Narciso ficou preso em Capricórnio, incapaz de formar uma identidade que fosse além de seus traços físicos. Para que possamos desenvolver nossa identidade, precisamos de uma família e de uma estrutura social que nos permita nos conhecermos, pois é apenas ao conhecer algo ou alguém que podemos amá-lo. Nossa capacidade de amar os outros (erotismo) é proporcional a nossa capacidade amarmos a nós mesmos (narcisismo).
E de fato o narcisismo é uma etapa necessária do desenvolvimento humano, mas é apenas uma etapa. Na adolescência, é preciso que nos identifiquemos com objetos e pessoas diferentes daqueles com os quais crescemos, pois é apenas assim que poderemos encontrar uma identidade única e não sermos meros ‘clones’ de nossos pais.

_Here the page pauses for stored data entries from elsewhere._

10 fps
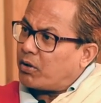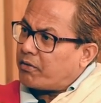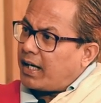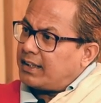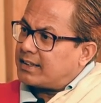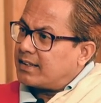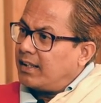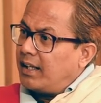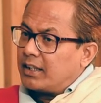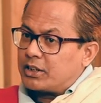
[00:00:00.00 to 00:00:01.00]
our rights,
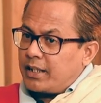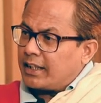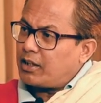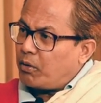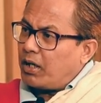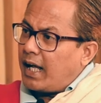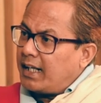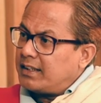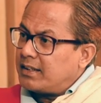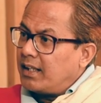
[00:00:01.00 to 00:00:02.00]
snatch our
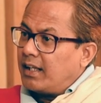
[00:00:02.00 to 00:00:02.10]
lands,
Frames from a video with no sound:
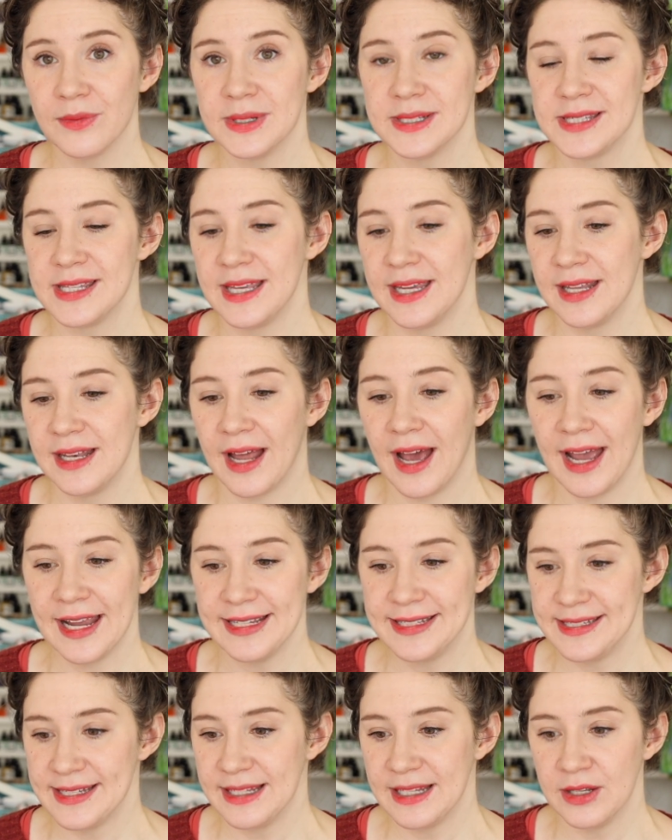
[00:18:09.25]
was that I
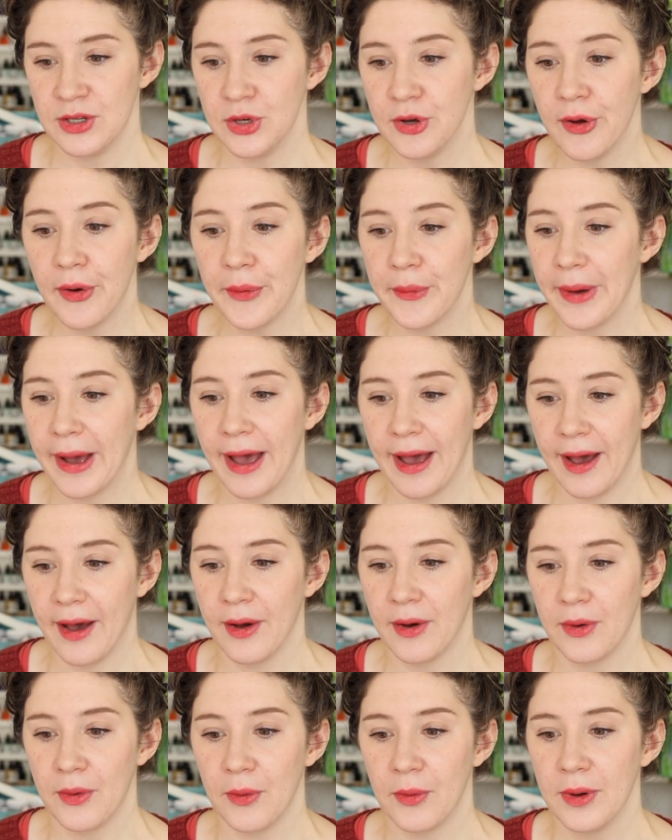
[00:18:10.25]
didn't know
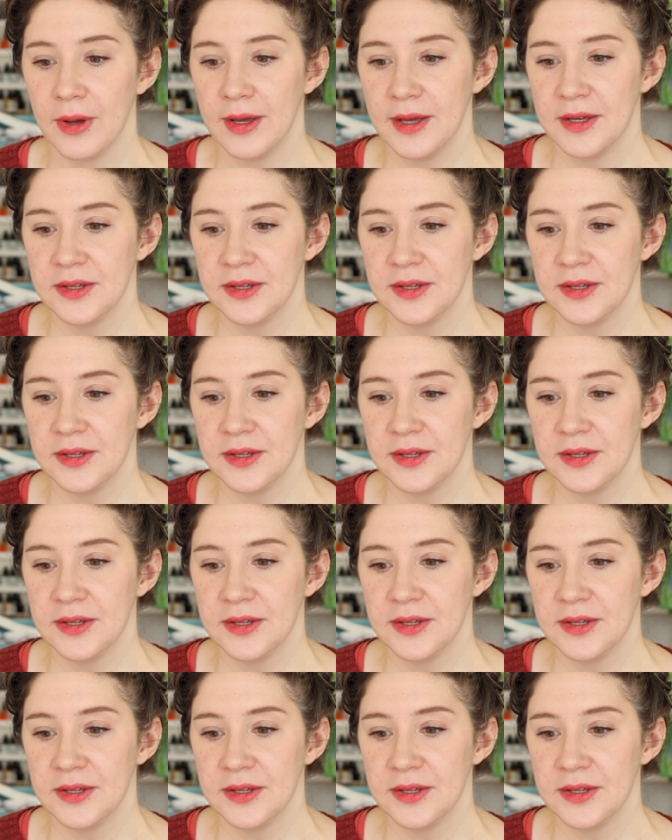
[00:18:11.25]
how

No esquema acima, vemos que há uma grande ‘jornada’ antes que o indivíduo que começa sua ‘descida da montanha’ chegue ao ‘centro’ de sua individuação em Leão. Sendo o hemisfério de cima ligado à ‘introversão’ (direção externo à interno) e o de baixo à ‘extroversão’ (direção interno à externo), Capricórnio representa o início do ‘narcisismo introvertido’, ou seja, o início da construção do amor próprio a partir de recursos externos – a ‘gravidez’.

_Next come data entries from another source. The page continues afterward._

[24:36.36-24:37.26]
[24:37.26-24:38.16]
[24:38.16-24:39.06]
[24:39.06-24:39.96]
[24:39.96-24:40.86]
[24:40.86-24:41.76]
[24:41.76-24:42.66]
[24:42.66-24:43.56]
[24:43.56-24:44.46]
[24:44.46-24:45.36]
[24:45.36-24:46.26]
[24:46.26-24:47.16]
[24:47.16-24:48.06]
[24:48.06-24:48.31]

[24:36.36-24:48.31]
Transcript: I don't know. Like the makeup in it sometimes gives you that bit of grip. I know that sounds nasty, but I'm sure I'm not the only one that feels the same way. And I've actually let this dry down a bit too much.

Após o nascimento, o amor próprio começa a ser direcionado para fora, e é apenas após enfrentar a própria moralidade na ‘noite escura da alma’, Câncer, que o amor pode ser genuinamente direcionado a outros sujeitos, pois é nessa etapa que começamos a desenvolver a ‘subjetividade’. Antes disso somos apenas capazes de lidar com ‘objetos’.
O signo de Áries é frequentemente associado à ‘individualidade’, mas suas noções de ‘indivíduo’ ainda estão muito malpassadas. O carneiro sabe que existe como ‘ser distinto’ no mundo, mas ele ainda vê essa distinção nos termos ditados pela sociedade e pelos pais, ainda não enfrentou a própria alma ‘moral’. Ele ainda não sabe equilibrar seus 4-sentimentos e suas 10-definições.

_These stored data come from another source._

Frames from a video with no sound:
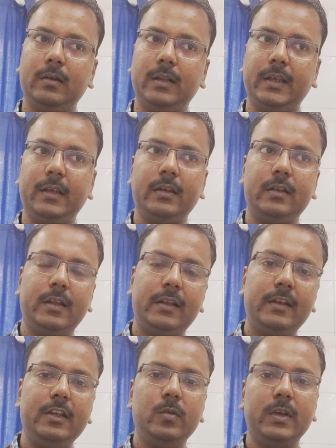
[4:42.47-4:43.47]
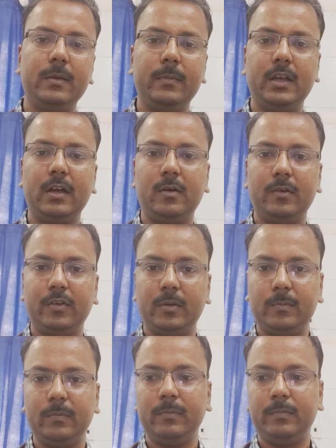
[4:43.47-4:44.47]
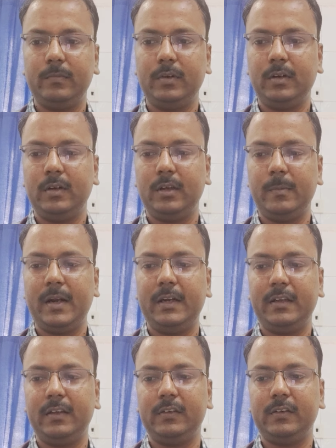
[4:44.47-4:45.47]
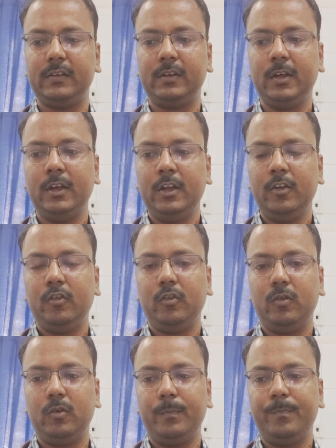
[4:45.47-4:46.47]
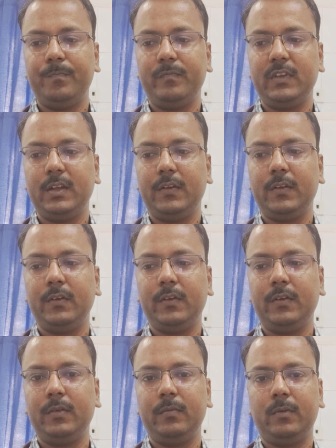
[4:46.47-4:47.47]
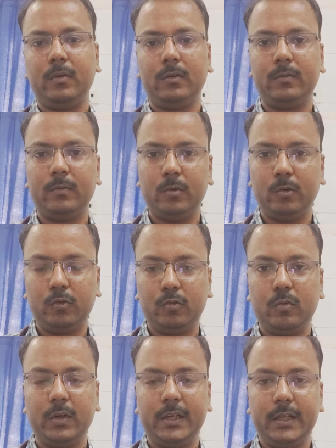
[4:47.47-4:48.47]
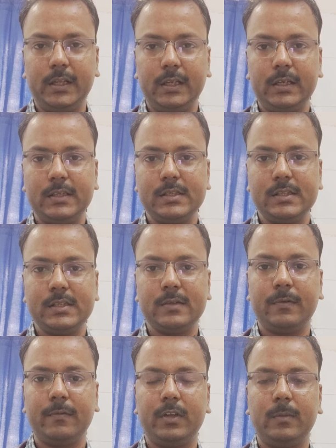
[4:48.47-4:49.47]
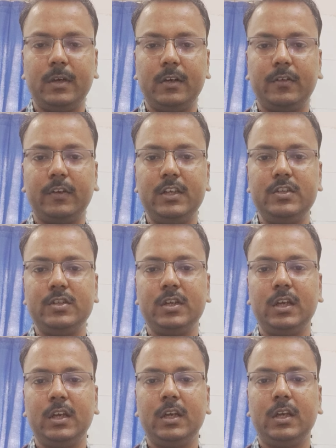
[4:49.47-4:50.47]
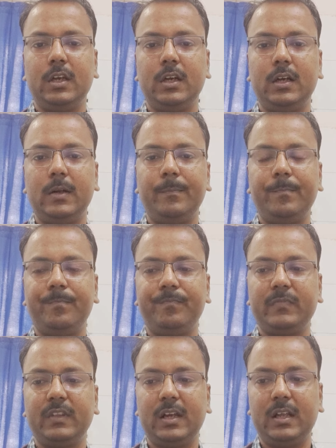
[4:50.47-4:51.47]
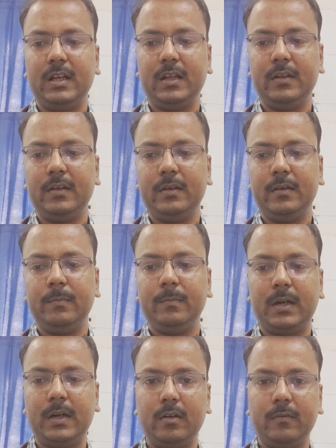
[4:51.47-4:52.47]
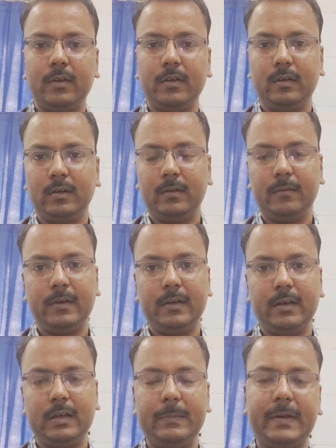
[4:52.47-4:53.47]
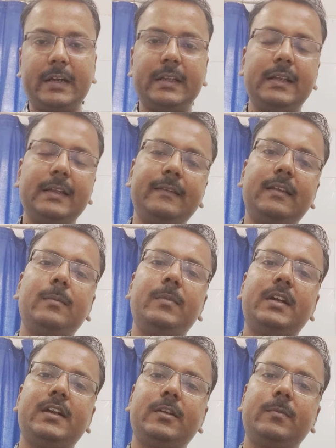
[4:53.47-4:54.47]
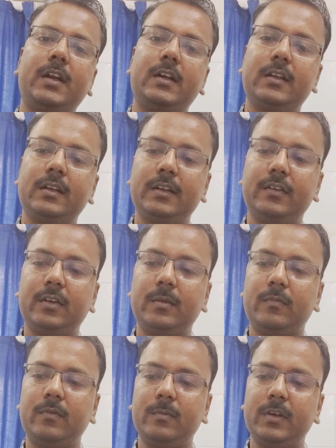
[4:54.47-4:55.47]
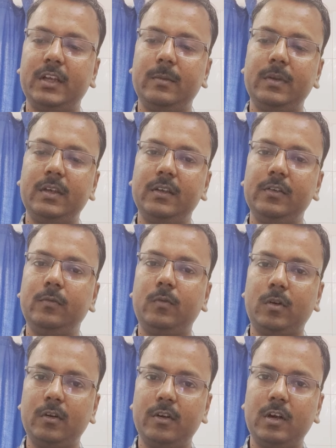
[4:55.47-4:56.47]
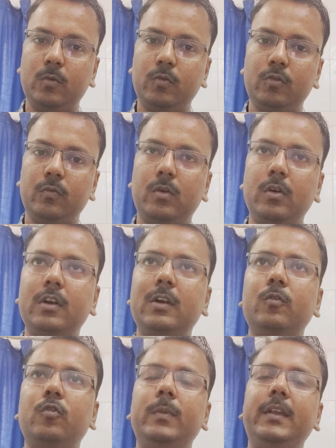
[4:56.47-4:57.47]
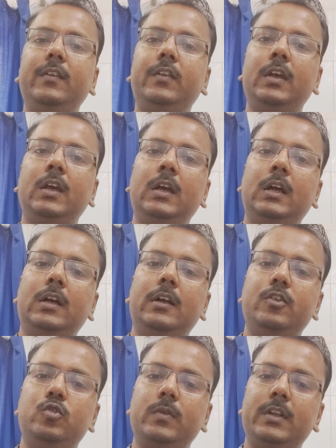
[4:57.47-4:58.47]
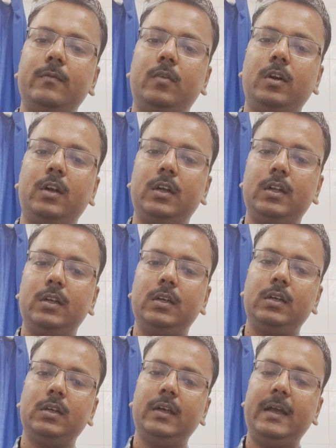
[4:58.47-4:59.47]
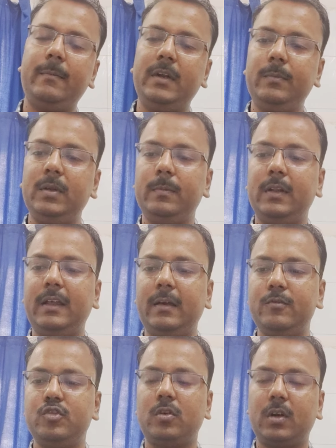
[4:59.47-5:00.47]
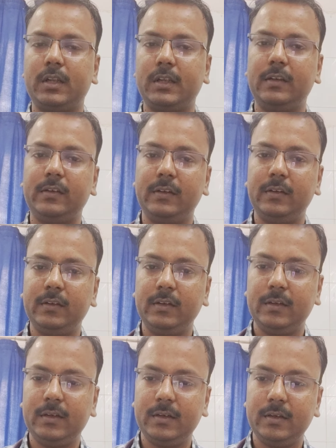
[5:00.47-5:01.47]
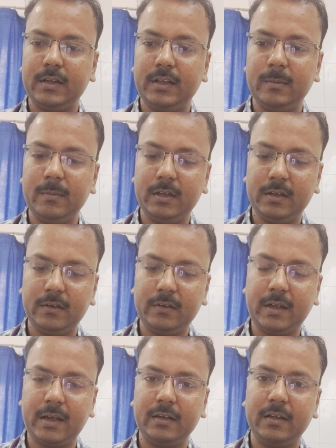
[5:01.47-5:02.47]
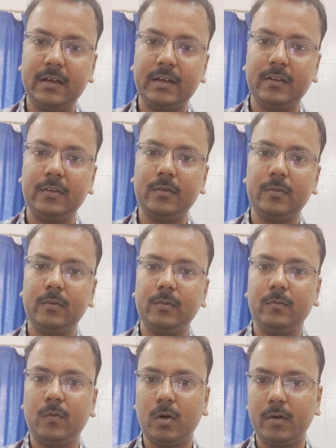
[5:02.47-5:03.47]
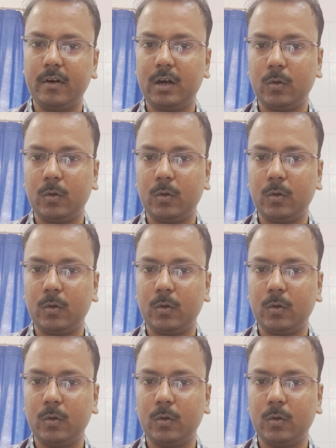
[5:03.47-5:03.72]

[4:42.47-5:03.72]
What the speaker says: like leukemia or some hemat cases. So this is for those 2 clinical cases, 50 marks each. Another part of the practical exam, pediatric practical exam from DNB, is ward rounds. Ward rounds means Usually what MD people have short cases, and DNB has tagged that as ward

Fica claro então por que Narciso se ‘perdeu’ na lagoa. As lagoas são associadas ao signo de Câncer, e Narciso chegou lá sem ter sido ‘munido’ com amor próprio. Seus 10-pais não permitiram que ele desenvolvesse uma 1-subjetividade a partir da qual poderia enxergar os sujeitos ‘lá fora’. Sem um conceito de individualidade, não temos as ‘armas’ necessárias para lidar com os 4-sentimentos que inevitavelmente aparecerão.